- **Aim of the task**: Images are not part of the copy; transcribe all the data exactly.

- **Source material**:
· · · ·
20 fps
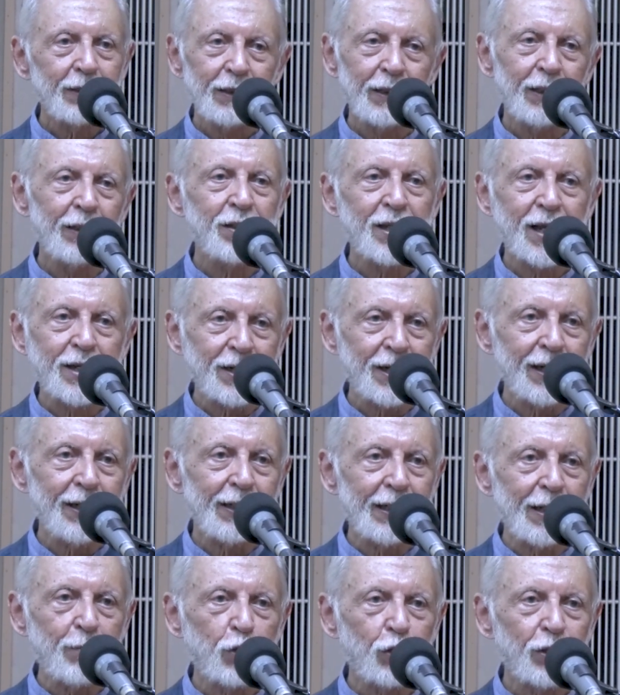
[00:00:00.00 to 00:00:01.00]
Essentially
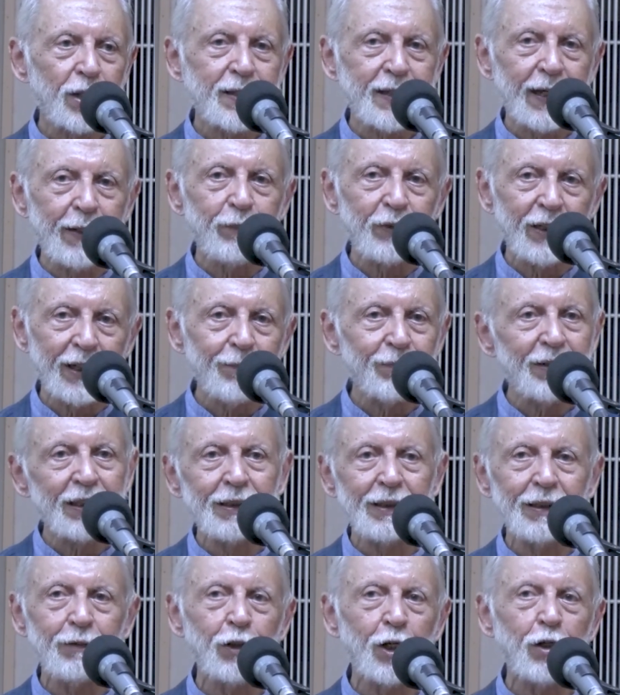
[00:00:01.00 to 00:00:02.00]
comes to the same thing,
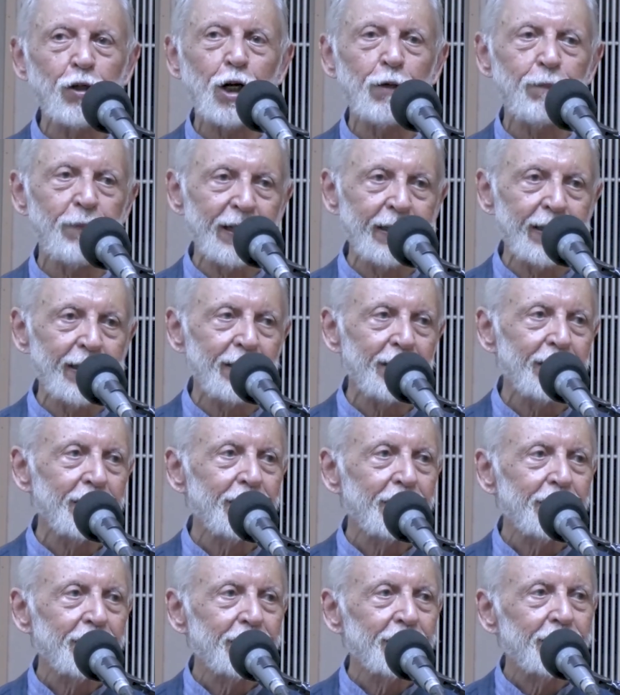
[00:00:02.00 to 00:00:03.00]
but you are not bringing
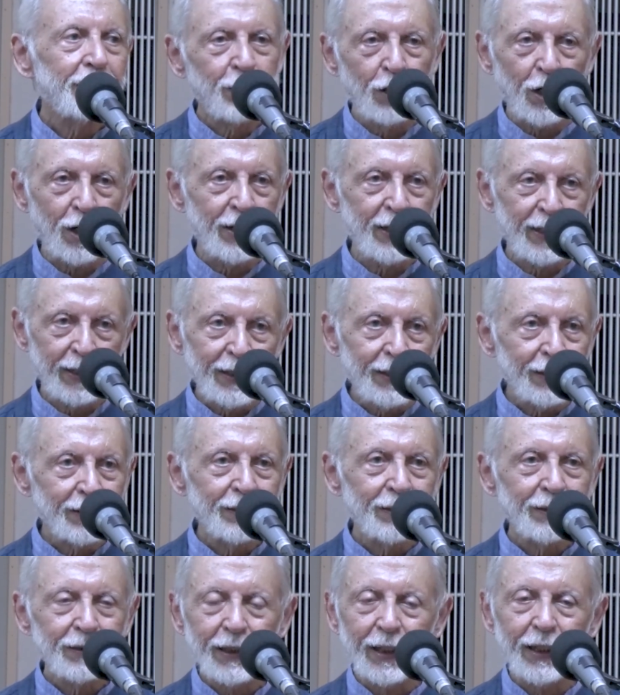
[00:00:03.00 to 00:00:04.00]
God in
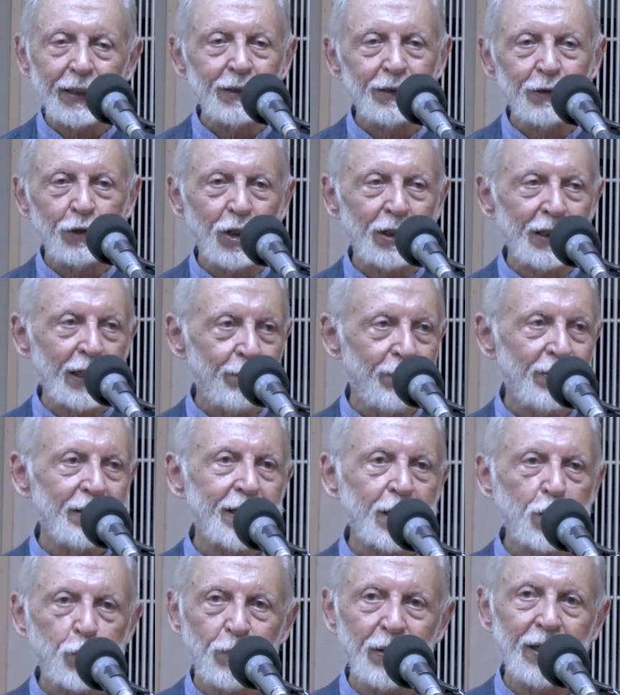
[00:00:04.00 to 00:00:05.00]
and you are keeping
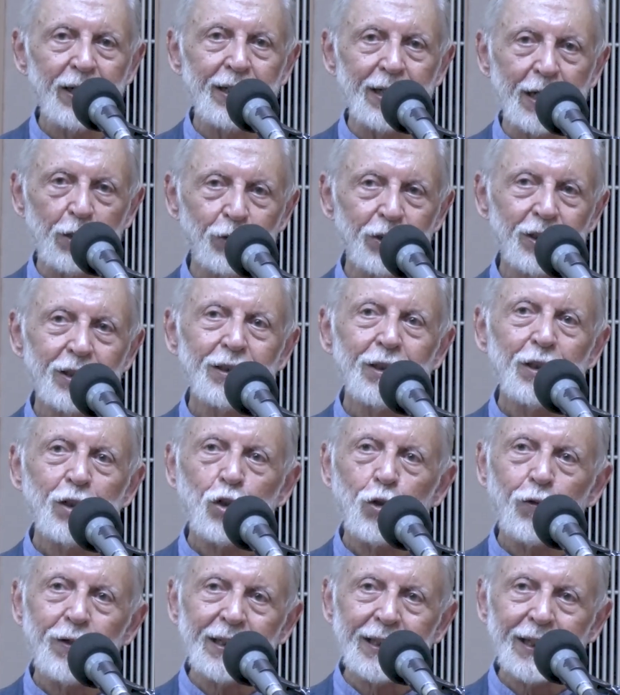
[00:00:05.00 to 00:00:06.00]
the spirit out.
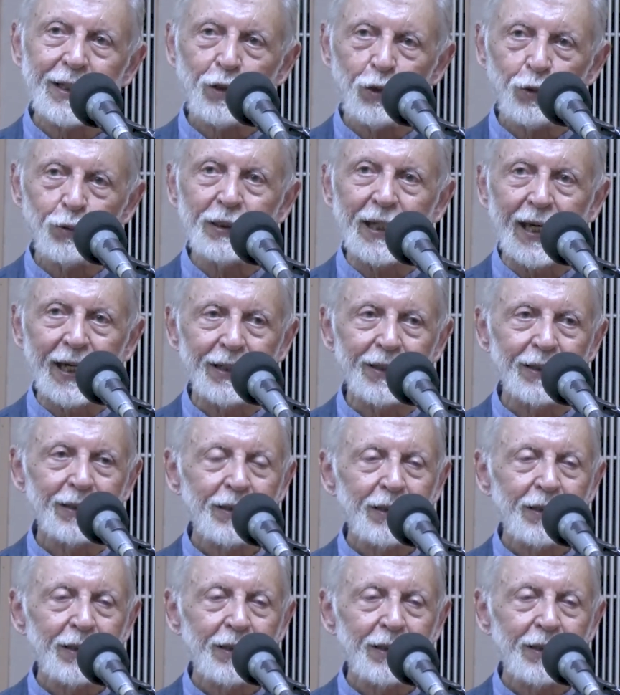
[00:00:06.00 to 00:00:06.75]
So one can do that.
· · · ·
- **Answer for this exercise**:
20 fps
[00:00:00.00 to 00:00:01.00]
Essentially
[00:00:01.00 to 00:00:02.00]
comes to the same thing,
[00:00:02.00 to 00:00:03.00]
but you are not bringing
[00:00:03.00 to 00:00:04.00]
God in
[00:00:04.00 to 00:00:05.00]
and you are keeping
[00:00:05.00 to 00:00:06.00]
the spirit out.
[00:00:06.00 to 00:00:06.75]
So one can do that.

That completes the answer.